Avec seulement 101 votes favorables, 461 votes contraires et 88 abstentions, la Commission Juncker sort renforcée de cette épreuve. En effet, le 22 octobre dernier, plus du double des députés s’étaient opposés à l’investiture du collège de commissaires. La principale raison : la GUE (Gauche Unitaire Européenne) et les Verts, qui avaient massivement voté contre l’investiture de cette Commission, se sont cette fois abstenus ou opposés à la motion de censure, ne voulant pas être associés à une initiative lancée par des europhobes purs et durs. Mais l’effet escompté par ces derniers a été atteint : on en a entendu parler ! Il semble en effet évident qu’aucun signataire de cette motion n’ait réellement cru en son succès. La stratégie étant plutôt d’utiliser l’affaire Luxleaks pour légitimer un coup de pub. Dans une Union européenne où la communication est en panne, les europhobes, eux, savent nous rappeler qu’ils existent.

Une première alliance inattendue ?

En réunissant un peu plus de signatures que le nombre minimum pour rendre cette motion légale, l’EFDD (« Europe de la liberté et de la démocratie directe ») de Nigel Farage s’est alliée pour la première fois avec des partis politiques aux tendances « xéneurophobes ». La délégation du Front National de Marine Le Pen ou encore la Ligue du Nord de Matteo Salvini, que Farage considérait comme « infréquentables » au lendemain des dernières élections européennes, comptent parmi ceux-ci. Selon le leader du groupe ADLE (Alliance des Démocrates et des Libéraux pour l'Europe), Guy Verhofstadt : « la seule chose intéressante dans cette motion de censure n’est pas son contenu mais plutôt le fait que M. Farage et Mme Le Pen aient finalement dévoilé leurs relations secrètes ». Une hypothétique alliance entre l’EFDD et la délégation du Front National, qui compte 23 députés, n’aurait pas beaucoup plus de poids politique dans l’hémicycle actuel. Cela leur permettrait néanmoins de faire entendre leurs messages « anti-UE » d’une seule voix.

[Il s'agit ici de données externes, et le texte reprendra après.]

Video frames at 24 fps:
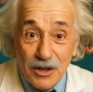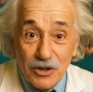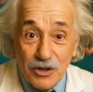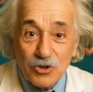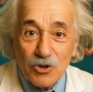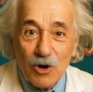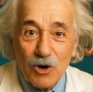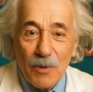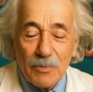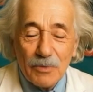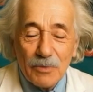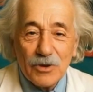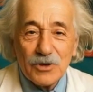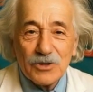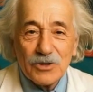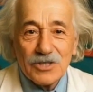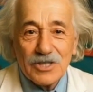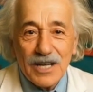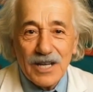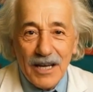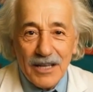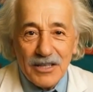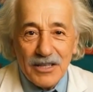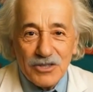Drop your
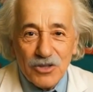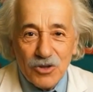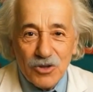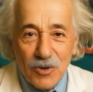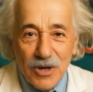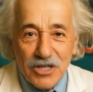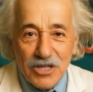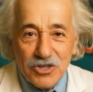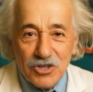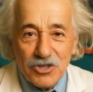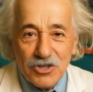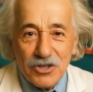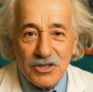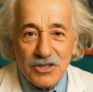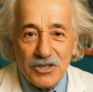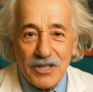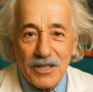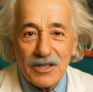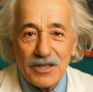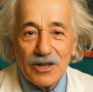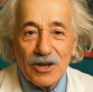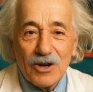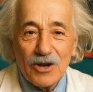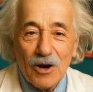science questions
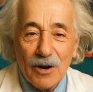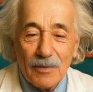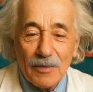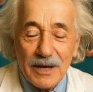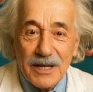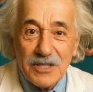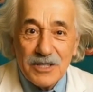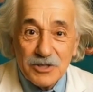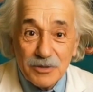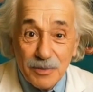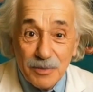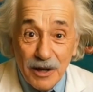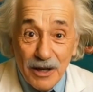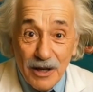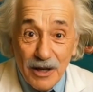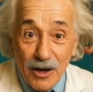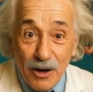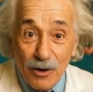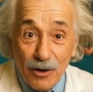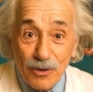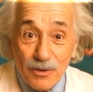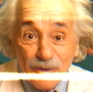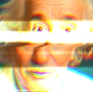in the comments below.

Contrôle démocratique sur l’exécutif

Pour rappel, la motion de censure est l’un des plus anciens moyens de contrôle du Parlement européen sur la Commission. Déjà lors de la création de la CECA (Communauté européenne du charbon et de l’acier) en 1951, l’assemblée parlementaire, à l’époque simple organe consultatif, pouvait démettre la Haute Autorité (comparable à la Commission actuelle) de ses fonctions pour mauvaise gestion. Sur la douzaine de motions de censure déposées dans l’histoire du Parlement européen, aucune n’a jamais recueilli la majorité suffisante des deux tiers. Cependant, en 1999, c’est sous la menace de l’une d’entres elles que la Commission Santer avait démissionné suite à l’affaire Edith Cresson.